Beefy Boxes and Bandwidth Generously Provided by pair Networks
Clear questions and runnable code
get the best and fastest answer

'state' variables and unit testing

by vsespb (Chaplain)
on Feb 01, 2014 at 17:43 UTC ( #1072981=perlmeditation: print w/replies, xml ) Need Help??

There is common pattern to cache result of heavy calculations.
use strict; use warnings; use v5.10; our $_cached; sub somefunc { $_cached //= do { say "Heavy calculations"; 42+($ARGV[0]||0); }; } say somefunc(); say somefunc(); __END__ Heavy calculations 42 42
since 5.10 there is "state" statement, making this pattern even more easy.
use strict; use warnings; use v5.10; sub somefunc { state $var = do { say "Heavy calculations"; 42+($ARGV[0]||0); }; } say somefunc(); say somefunc(); __END__ Heavy calculations 42 42

However I see one problem here: unit testing.

With first example it's easy to test somefunc with several possible inputs.

{ local $_cached = undef; local @ARGV = (3); say somefunc(); } { local $_cached = undef; local @ARGV = (5); say somefunc(); }

and with "state" it looks impossible?
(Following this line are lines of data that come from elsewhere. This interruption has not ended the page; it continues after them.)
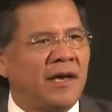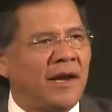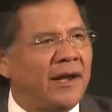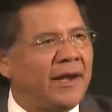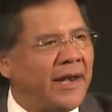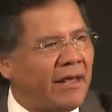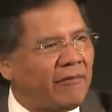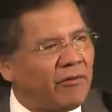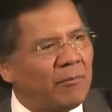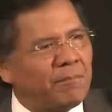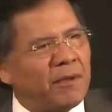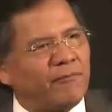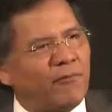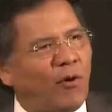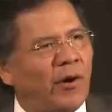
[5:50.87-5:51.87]
Never
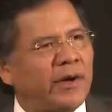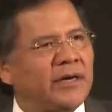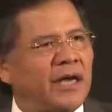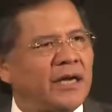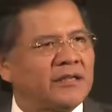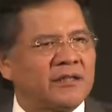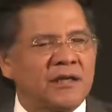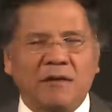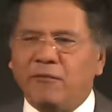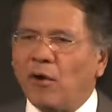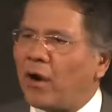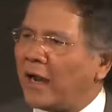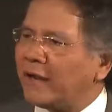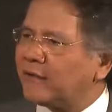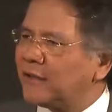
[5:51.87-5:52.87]
before in the history of our
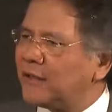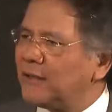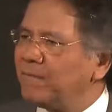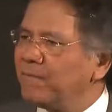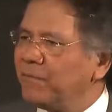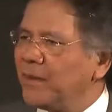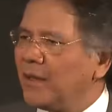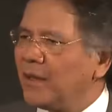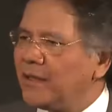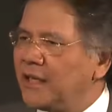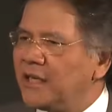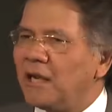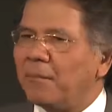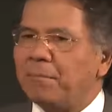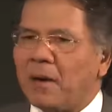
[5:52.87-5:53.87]
country
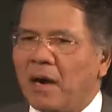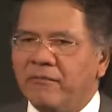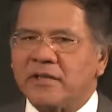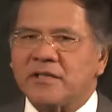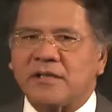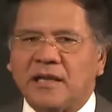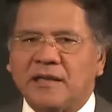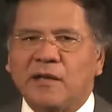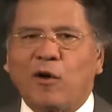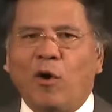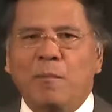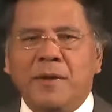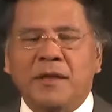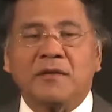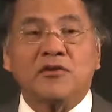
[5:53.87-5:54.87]
did the private sector
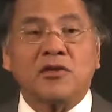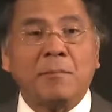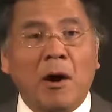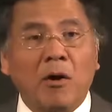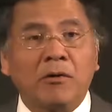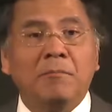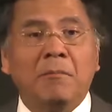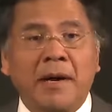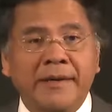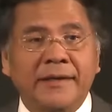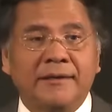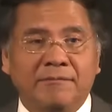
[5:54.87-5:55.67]
commit this amount of money.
Once you call somefunc() from your test, it's result cached forever.

Looks like a missing important feature, which can encourage people not using unit testing? What do you think?

Replies are listed 'Best First'.
Re: 'state' variables and unit testing
by moritz (Cardinal) on Feb 01, 2014 at 19:59 UTC

    Note that the equivalent to state vars is my $_cached = ..., not our $_cached = ..., so you are really comparing apples and oranges.

    But the problem is really something else: caching a value that depends on another value without taking this dependency into account is a bug, and unit testing simply exposes this bug. If you do the caching via state variables or not is really secondary. (And if the caching does not depend on a different value, then I don't see the problem for unit testing).

    Update: I should say that state holds global state (but hey, its name even suggests that it holds state :-), even though access to it isn't global. So it should be used with care.

      Delaying initialization until first use is a very common technique. And it is an important technique when it comes to making unit testing easier. Initializing too early is a great source of serious, hard-to-work-around problems when it comes to unit testing. (See Devel::Init for a lot of discussion about why and how to avoid problematic premature initialization.)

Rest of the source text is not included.